Approaches vary. Blue Jeans and Vidtel are "bring your own service" offerings. Each establishes hosted meeting rooms that anyone can join from either standards-based video conferencing systems, or from public services. This approach has its advantage--there's relatively no barrier to entry and low setup costs for the enterprise buyer. But there are some drawbacks as well--some corporate IT shops are wary about engaging with users on public services due to concerns about privacy, security, and performance.

Here's where Polycom attempts to differentiate itself. Rather than directly federating with public services for video connectivity, CloudAXIS enables presence and directory federation--the actual video conference occurs using Polycom's web-based client. So a user on a corporate network can create a video conference, invite a Skype user via a federated connection to the Skype network, but when the Skype user joins the video conference, they come in via a web-based Polycom client rather than via Skype.

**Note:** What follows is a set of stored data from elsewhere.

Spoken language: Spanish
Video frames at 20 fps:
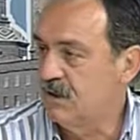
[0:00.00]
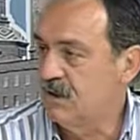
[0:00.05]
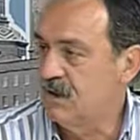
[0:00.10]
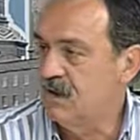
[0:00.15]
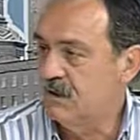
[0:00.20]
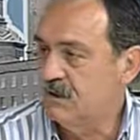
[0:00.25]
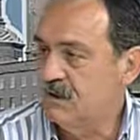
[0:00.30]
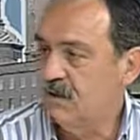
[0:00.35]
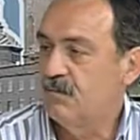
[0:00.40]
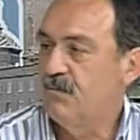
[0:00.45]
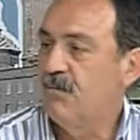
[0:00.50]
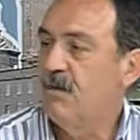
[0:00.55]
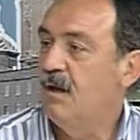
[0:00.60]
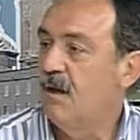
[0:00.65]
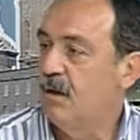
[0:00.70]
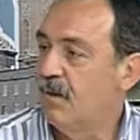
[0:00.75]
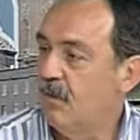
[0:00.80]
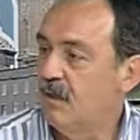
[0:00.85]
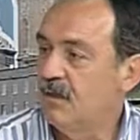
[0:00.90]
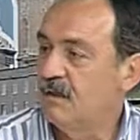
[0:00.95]
estas
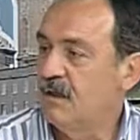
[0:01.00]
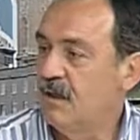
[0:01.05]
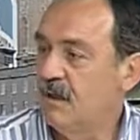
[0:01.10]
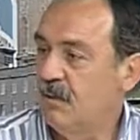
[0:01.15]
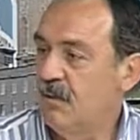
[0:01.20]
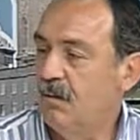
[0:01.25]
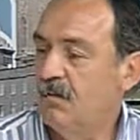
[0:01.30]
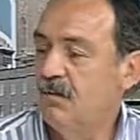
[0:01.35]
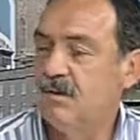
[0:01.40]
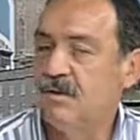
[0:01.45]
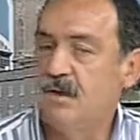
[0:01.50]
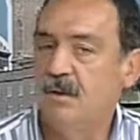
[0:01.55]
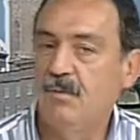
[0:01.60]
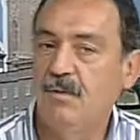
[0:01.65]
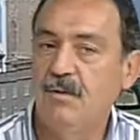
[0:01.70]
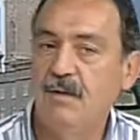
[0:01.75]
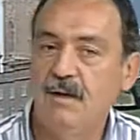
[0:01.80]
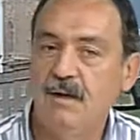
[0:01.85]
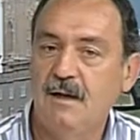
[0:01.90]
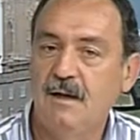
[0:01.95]
piraguas que vamos a
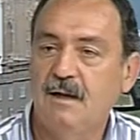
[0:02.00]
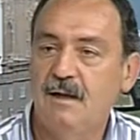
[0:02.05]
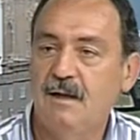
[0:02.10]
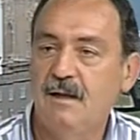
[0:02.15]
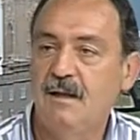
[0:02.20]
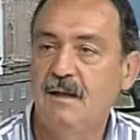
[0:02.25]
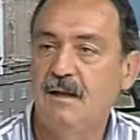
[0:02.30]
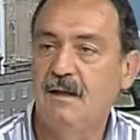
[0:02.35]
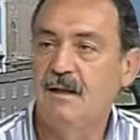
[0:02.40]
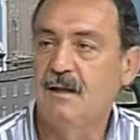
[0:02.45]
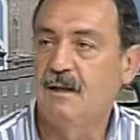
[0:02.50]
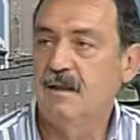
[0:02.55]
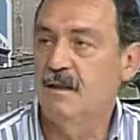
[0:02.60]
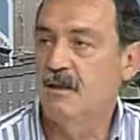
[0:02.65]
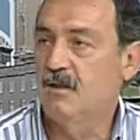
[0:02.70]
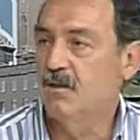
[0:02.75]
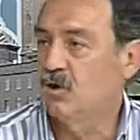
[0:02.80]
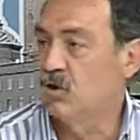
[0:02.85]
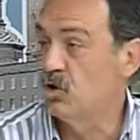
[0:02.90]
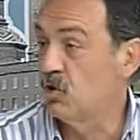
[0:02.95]
poner aquí en el descenso
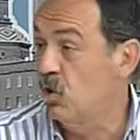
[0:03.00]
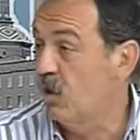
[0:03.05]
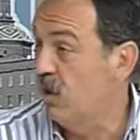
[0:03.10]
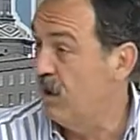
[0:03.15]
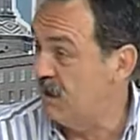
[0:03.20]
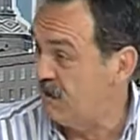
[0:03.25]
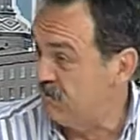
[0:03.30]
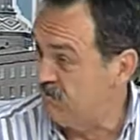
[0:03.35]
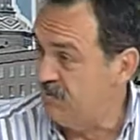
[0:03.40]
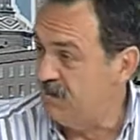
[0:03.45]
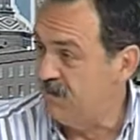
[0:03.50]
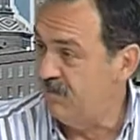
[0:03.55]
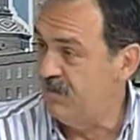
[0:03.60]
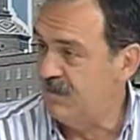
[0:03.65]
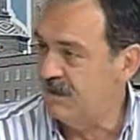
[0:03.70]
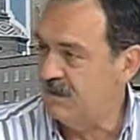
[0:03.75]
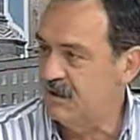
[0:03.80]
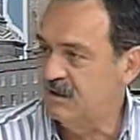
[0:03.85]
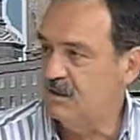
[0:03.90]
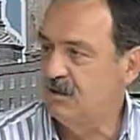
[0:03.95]
son las mismas que se
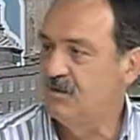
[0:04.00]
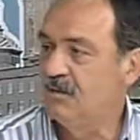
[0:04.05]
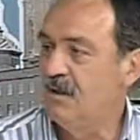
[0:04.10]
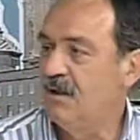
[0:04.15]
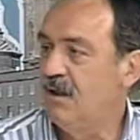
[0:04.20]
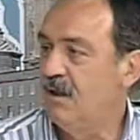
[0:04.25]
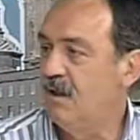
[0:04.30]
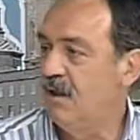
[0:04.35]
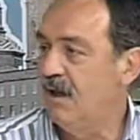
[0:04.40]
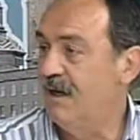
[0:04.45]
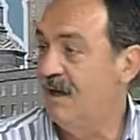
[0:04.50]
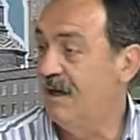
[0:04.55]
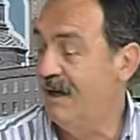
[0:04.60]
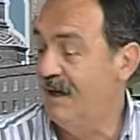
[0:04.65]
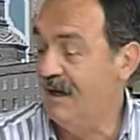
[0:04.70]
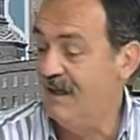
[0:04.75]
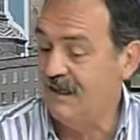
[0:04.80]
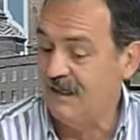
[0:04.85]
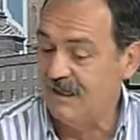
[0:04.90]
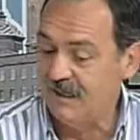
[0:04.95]
utilizan en el
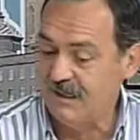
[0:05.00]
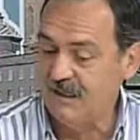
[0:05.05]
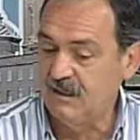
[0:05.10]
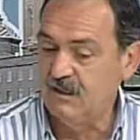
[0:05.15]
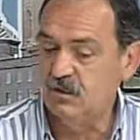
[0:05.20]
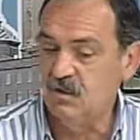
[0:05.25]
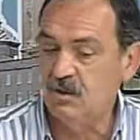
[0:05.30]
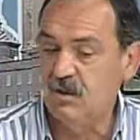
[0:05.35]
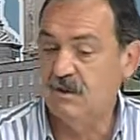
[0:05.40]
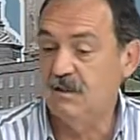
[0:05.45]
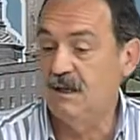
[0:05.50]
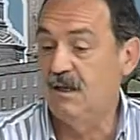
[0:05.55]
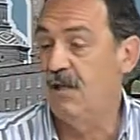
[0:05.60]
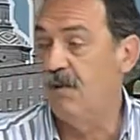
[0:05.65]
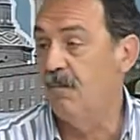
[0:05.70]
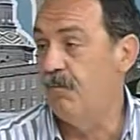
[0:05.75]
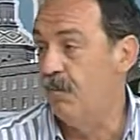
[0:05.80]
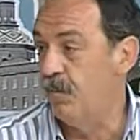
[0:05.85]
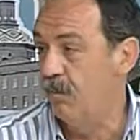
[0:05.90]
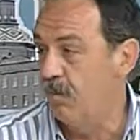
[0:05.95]
descenso del Sella
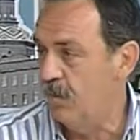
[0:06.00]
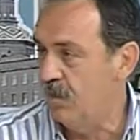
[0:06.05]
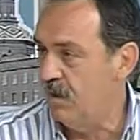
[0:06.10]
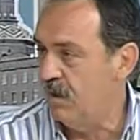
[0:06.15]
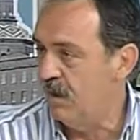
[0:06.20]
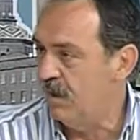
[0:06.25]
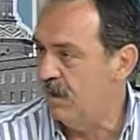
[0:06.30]
popular, el que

By choosing this route, Polycom hopes to alleviate the aforementioned security and privacy concerns, guarantee quality of the video session, reduce interoperability concerns, and enable participants to collaborate using screen or desktop sharing in addition to just video. Polycom customers can leverage existing capabilities as well for call recording.

It's worth noting that Polycom isn't the first vendor with the capability to allow external participants to join via browser. Blue Jeans supports this approach, as does Radvision and several others, but the differentiator for Polycom is the ability to federate its desktop client with public services for presence/IM integration, enabling a Polycom user to easily invite an external participant to join an active conference by issuing a clickable link rather than sending them "join" information via email or calendar invite.

Another important aspect to the Polycom announcement is the delivery model. Polycom is providing CloudAXIS as a software package available to both its corporate customers, as well as to channel partners who wish to establish their own hosted service. So Polycom isn't directly competing with the cloud providers, rather it is enabling its partners to deliver B2B as a hosted service, using its software. In this approach, Polycom's channel partners compete with other hosted offerings, rather than Polycom itself becoming a cloud-based service provider.

So what's the downside? For starters, Polycom's solution is designed to work with its own systems. If you are currently a Cisco, LifeSize or Radvision (Avaya) customer, and you want to have the same ease of setting up B2B conferences, you'll need to work with a Polycom channel provider to establish system interconnectivity; using CloudAXIS isn't as simple as going to a web site and signing up for an account.

In addition, since the solution isn't yet available we don't know the impact from a performance standpoint of running the browser-based video client on remote machines. And because the remote participant is using a Polycom web-based client rather than Google Chat or Skype, they are using an interface that is likely unfamiliar to them.

Overall though I'm excited to see the continued developments in the B2B video market. As Metcalfe's Law notes, the value of a telecommunications network is proportional to the square of the number of connected users of the system.